Wednesday, October 6, 2010

A Game of Numbers

The concept behind David Owen's Green Metropolis is simple: the most environmentally sound areas are not the suburbs where people work hard to be "green," but the massive cities where there is no choice but to be. Despite seeming counter intuitive, the reasoning is persuasive. Cities force people to make do with less stuff and less space. Since parking is generally a tragic experience, many will do away with their cars and rely on public transportation, biking, or walking. Apartments are smaller, therefore requiring less energy to live in. So on and so forth.

One way he gets to this conclusion is by using all the stats that show the difference in pollution between cities and suburbs. Let's say Generic City releases X amount of pollution which is considerably higher than the Y amount of pollution that Generic Suburb releases. Normally people would look at that and say, "eww gross, Generic City is disgusting." However, Owen uses pollution per capita to make his point. So if there are a million people in Generic City and 250,000 in Generic Suburb, it turns out that the suburbanities produce more pollution per person than the urbanites. Even if Generic City is an overall toxic place to live, each person is responsible for only a tiny amount of that toxic environment which makes them "greener" than your average home owner with the compost pile and hybrid car packed with reusable grocery bags. Vindication! You hear that hazy brown air, pea soup looking water supply, and cement covered land? City folk are good for the environment. In your face sustainable landscaped homes! Eat that backyard farmers!
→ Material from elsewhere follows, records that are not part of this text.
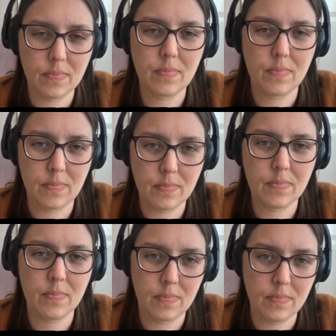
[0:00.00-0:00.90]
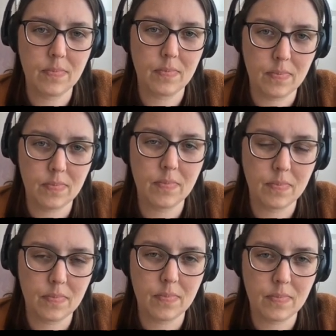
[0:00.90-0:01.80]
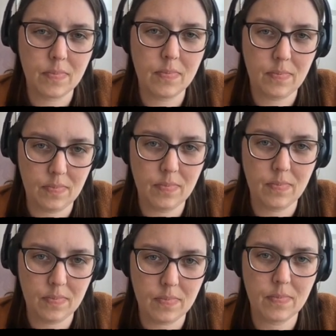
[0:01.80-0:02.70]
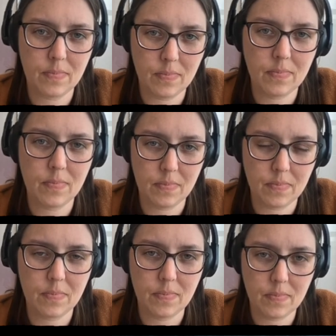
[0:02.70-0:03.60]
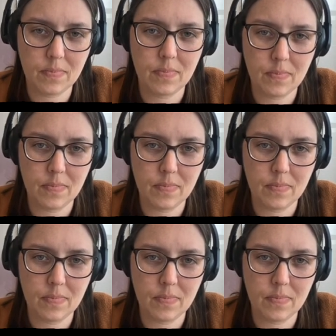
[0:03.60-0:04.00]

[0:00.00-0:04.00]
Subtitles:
[no speech]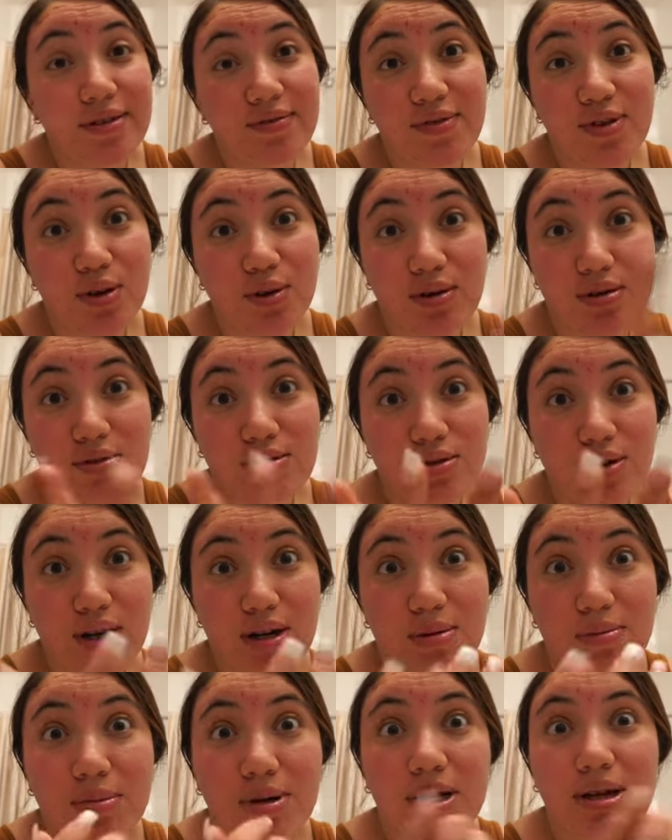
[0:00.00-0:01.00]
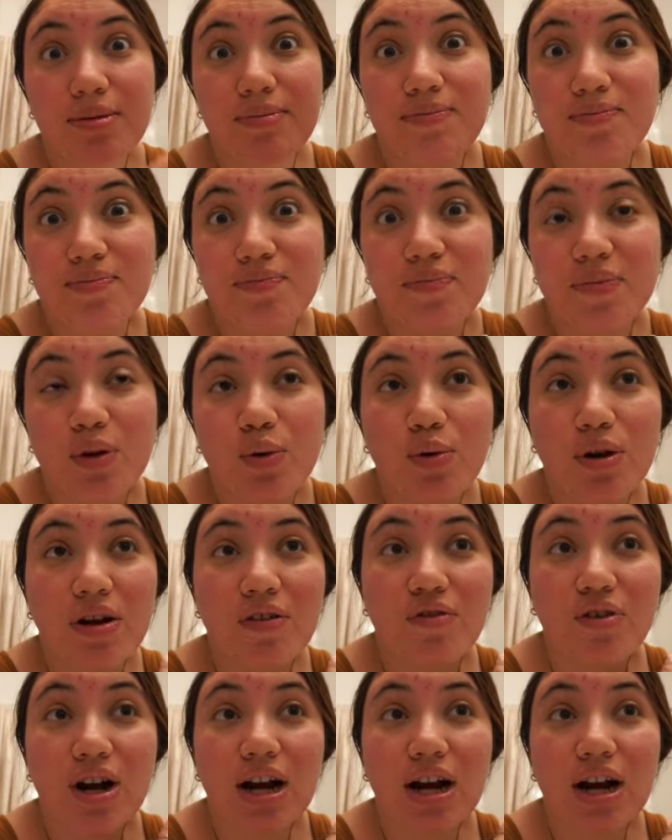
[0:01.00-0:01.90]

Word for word: even know I was crying, but whatever.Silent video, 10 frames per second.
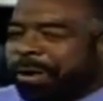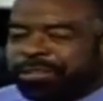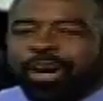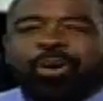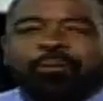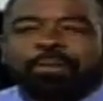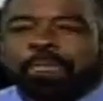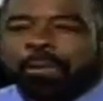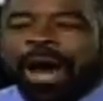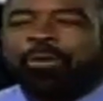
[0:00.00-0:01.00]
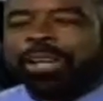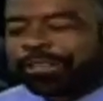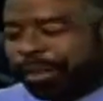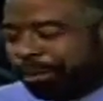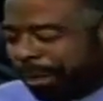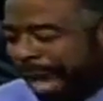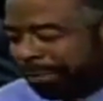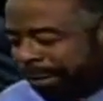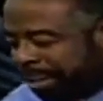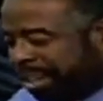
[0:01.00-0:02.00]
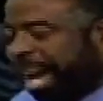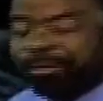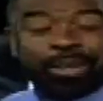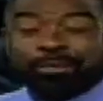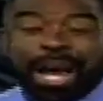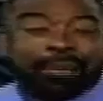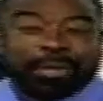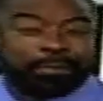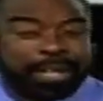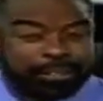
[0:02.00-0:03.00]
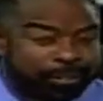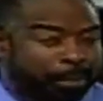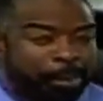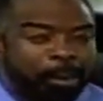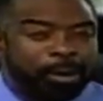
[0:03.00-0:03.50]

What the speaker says: So I went to apply for a job on Miami Beach.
On paper this is fine. In reality there is an obvious problem. Small amounts of pollution multiplied by a million people on a small footprint (not the carbon type) often creates an extremely polluted environment. In the end it doesn't matter how little each person contributes to a cesspool... it's still a cesspool.
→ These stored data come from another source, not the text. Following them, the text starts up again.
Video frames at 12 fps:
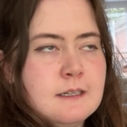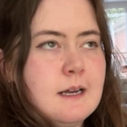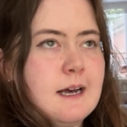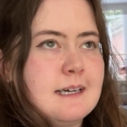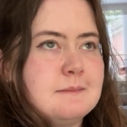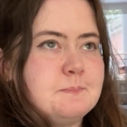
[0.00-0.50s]

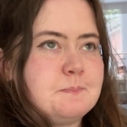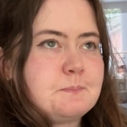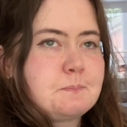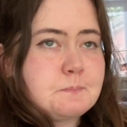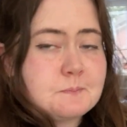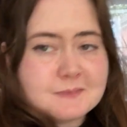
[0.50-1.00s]
around
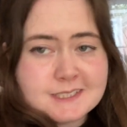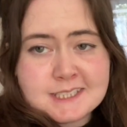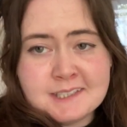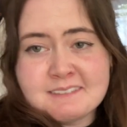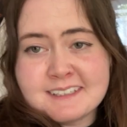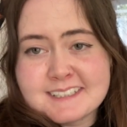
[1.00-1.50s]

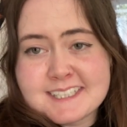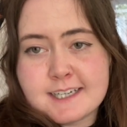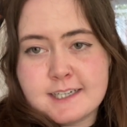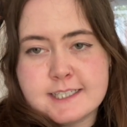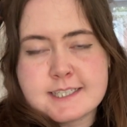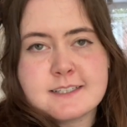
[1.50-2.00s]
the
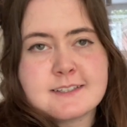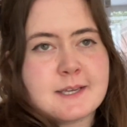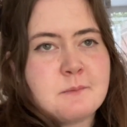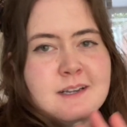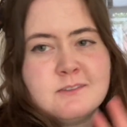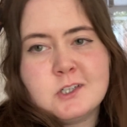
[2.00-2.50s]
tyres. And I was like,
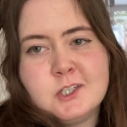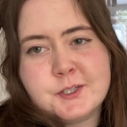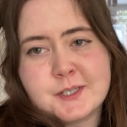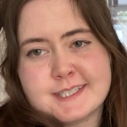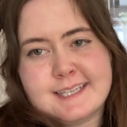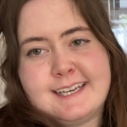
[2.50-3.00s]
well, I've got
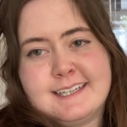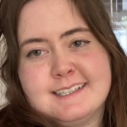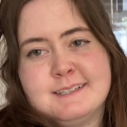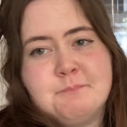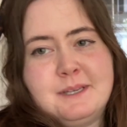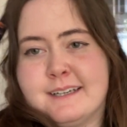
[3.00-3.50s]
Lucozade
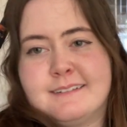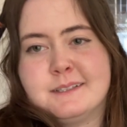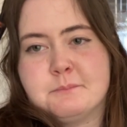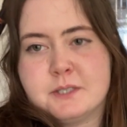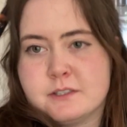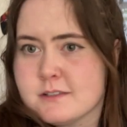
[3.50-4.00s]
and beer in the
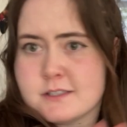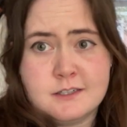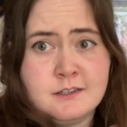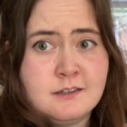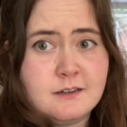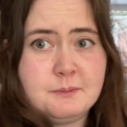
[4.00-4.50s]
boot, so
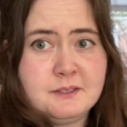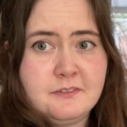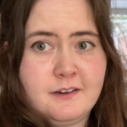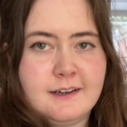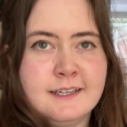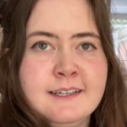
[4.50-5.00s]
I'll be
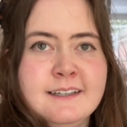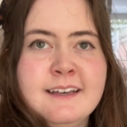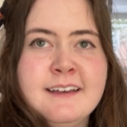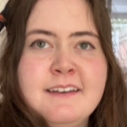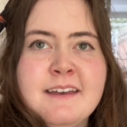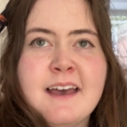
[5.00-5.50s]
fine.
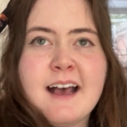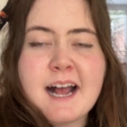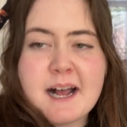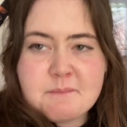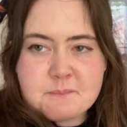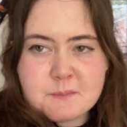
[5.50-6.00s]

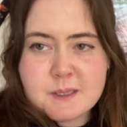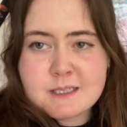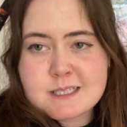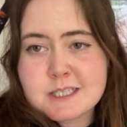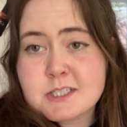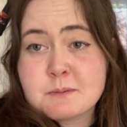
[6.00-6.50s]
Yeah,
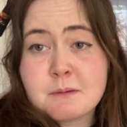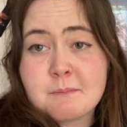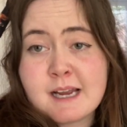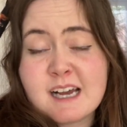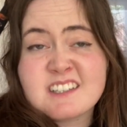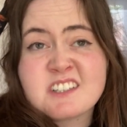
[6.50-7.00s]
so I just put my
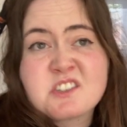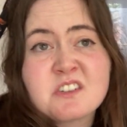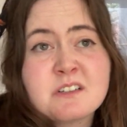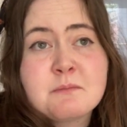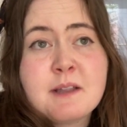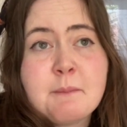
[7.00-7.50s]
hazards
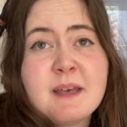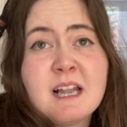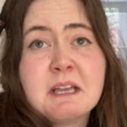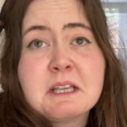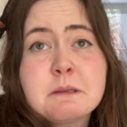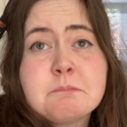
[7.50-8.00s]
on a bit
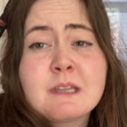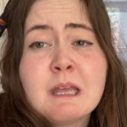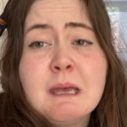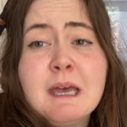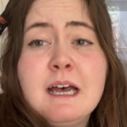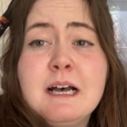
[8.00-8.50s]
like,
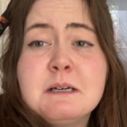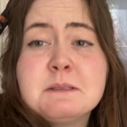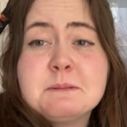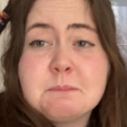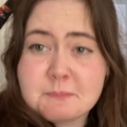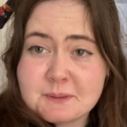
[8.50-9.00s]

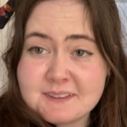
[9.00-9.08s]
help!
This is all, of course, a simplification. His argument is far more detailed than what I've written above. But instead of being persuaded, I realized instead the beautifully tricky nature of proving anything with statistics. Statistics are the used car salesmen of science. They might be telling the truth, but the truth they tell is a selective and sidestepping sort of truth. The type of truth that tells you "this thing runs like a beauty" when the tires are flat. I'm not saying that city living isn't greener, his points make sense on that. I'm just saying it's a little hard to get too smug about it when I have to purify my tap water and step over trash on every street.